**Supplied material**:

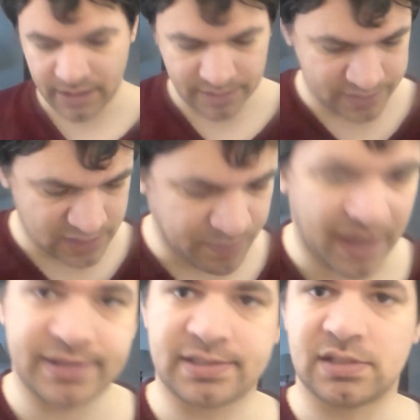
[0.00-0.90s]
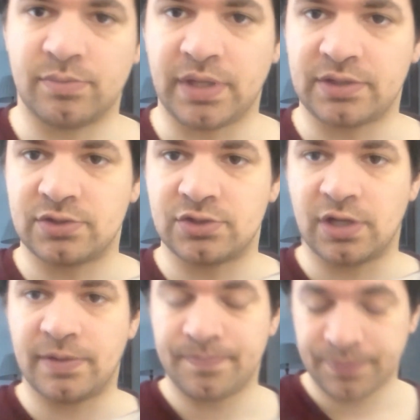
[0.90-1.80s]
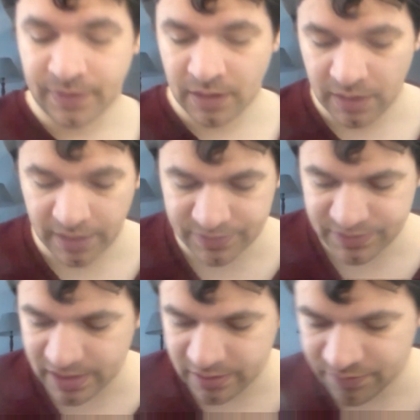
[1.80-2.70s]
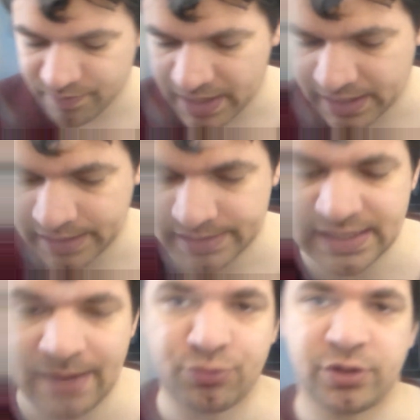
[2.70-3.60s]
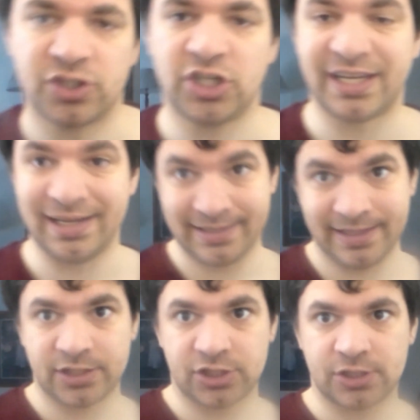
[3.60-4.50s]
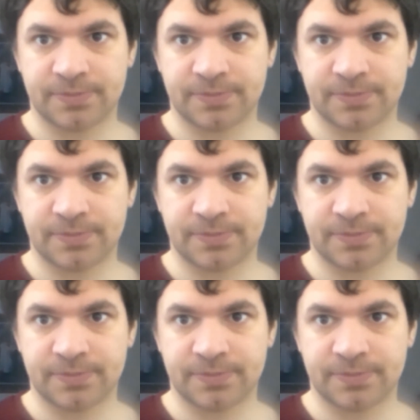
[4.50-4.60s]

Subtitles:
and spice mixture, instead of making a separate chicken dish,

**Problem description**: Could you restate the material word for word, skipping any pictures it holds?

**Exercise output**:
[0.00-0.90s]
[0.90-1.80s]
[1.80-2.70s]
[2.70-3.60s]
[3.60-4.50s]
[4.50-4.60s]

Subtitles:
and spice mixture, instead of making a separate chicken dish,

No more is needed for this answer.